Task
Copy the entries below exactly; any picture among them should be left out.

[[ Information provided, beginning ]]

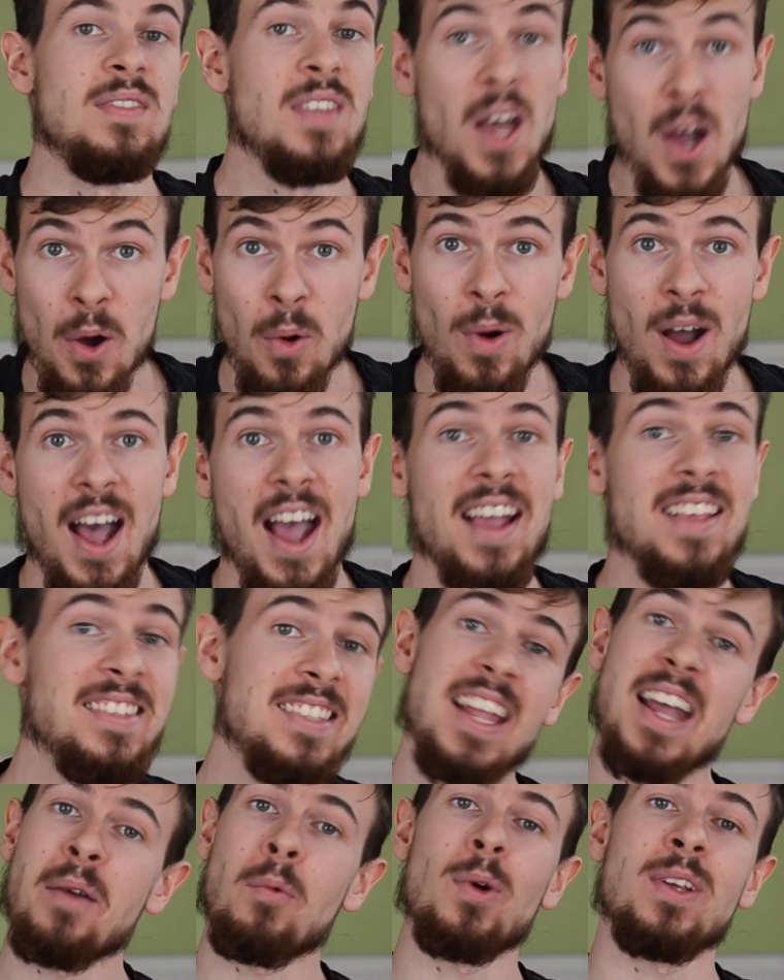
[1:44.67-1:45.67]
No,
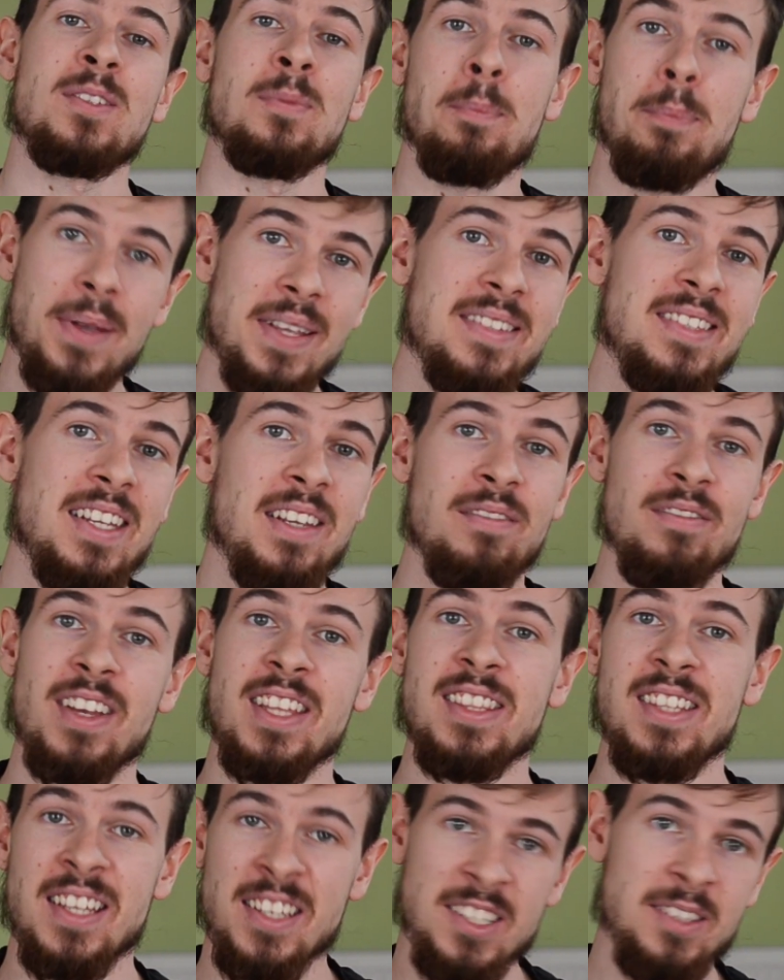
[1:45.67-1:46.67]
Einstein was busy
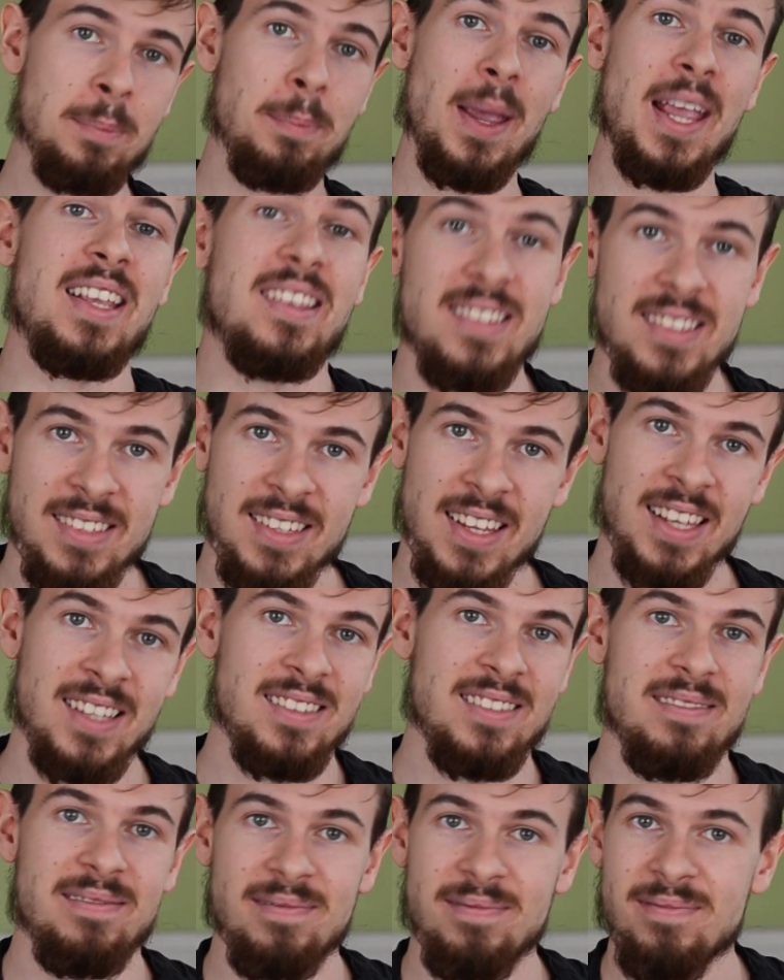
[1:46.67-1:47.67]
inventing space
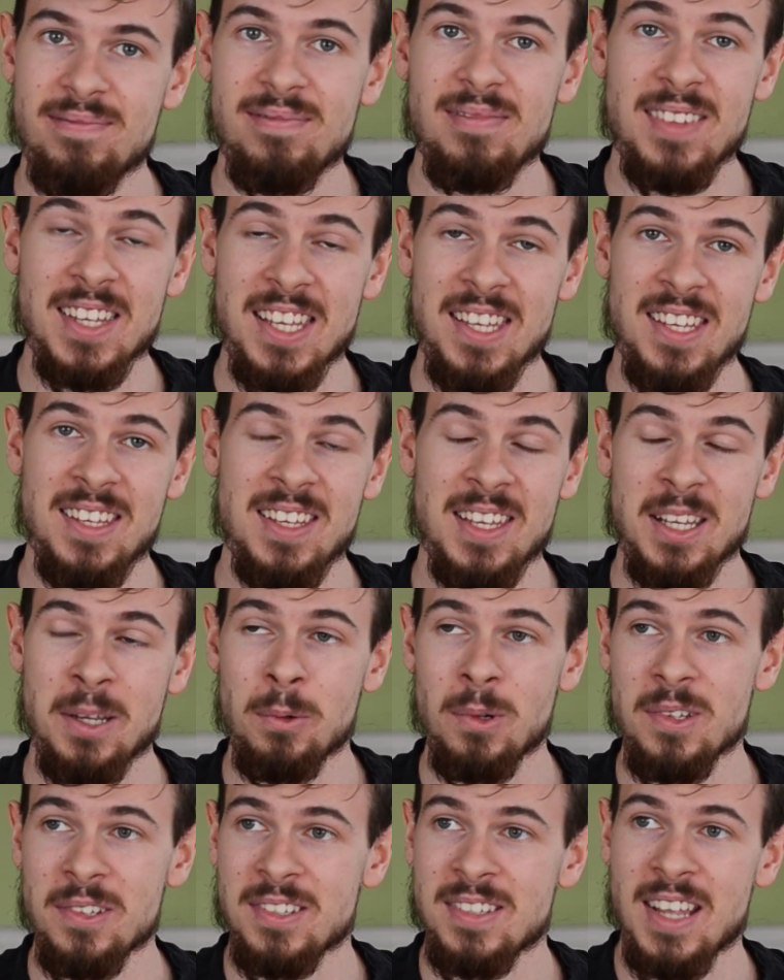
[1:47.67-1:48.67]
and E
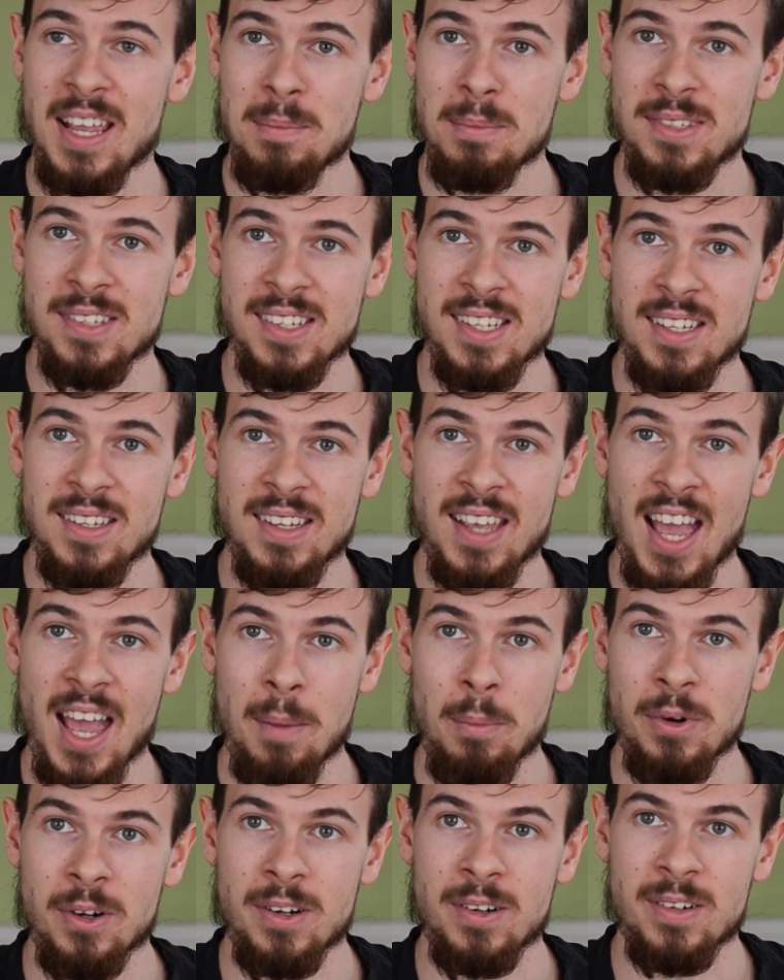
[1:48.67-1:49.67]
equals MC
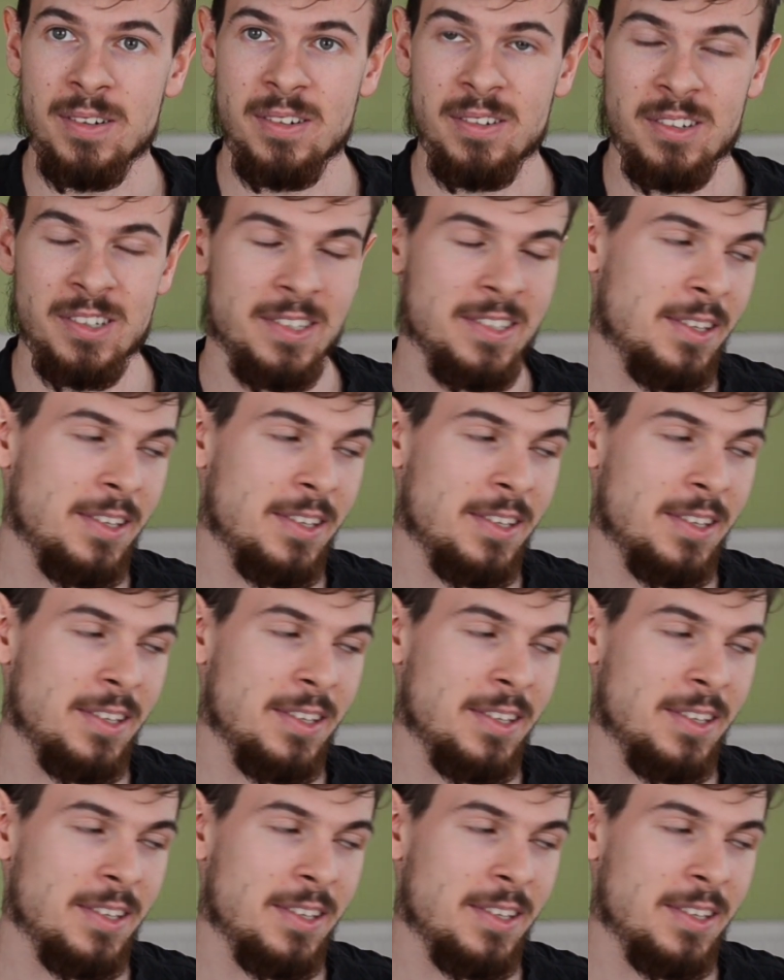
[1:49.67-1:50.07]
hammer or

[[ Information provided, end ]]

Written response
[1:44.67-1:45.67]
No,
[1:45.67-1:46.67]
Einstein was busy
[1:46.67-1:47.67]
inventing space
[1:47.67-1:48.67]
and E
[1:48.67-1:49.67]
equals MC
[1:49.67-1:50.07]
hammer or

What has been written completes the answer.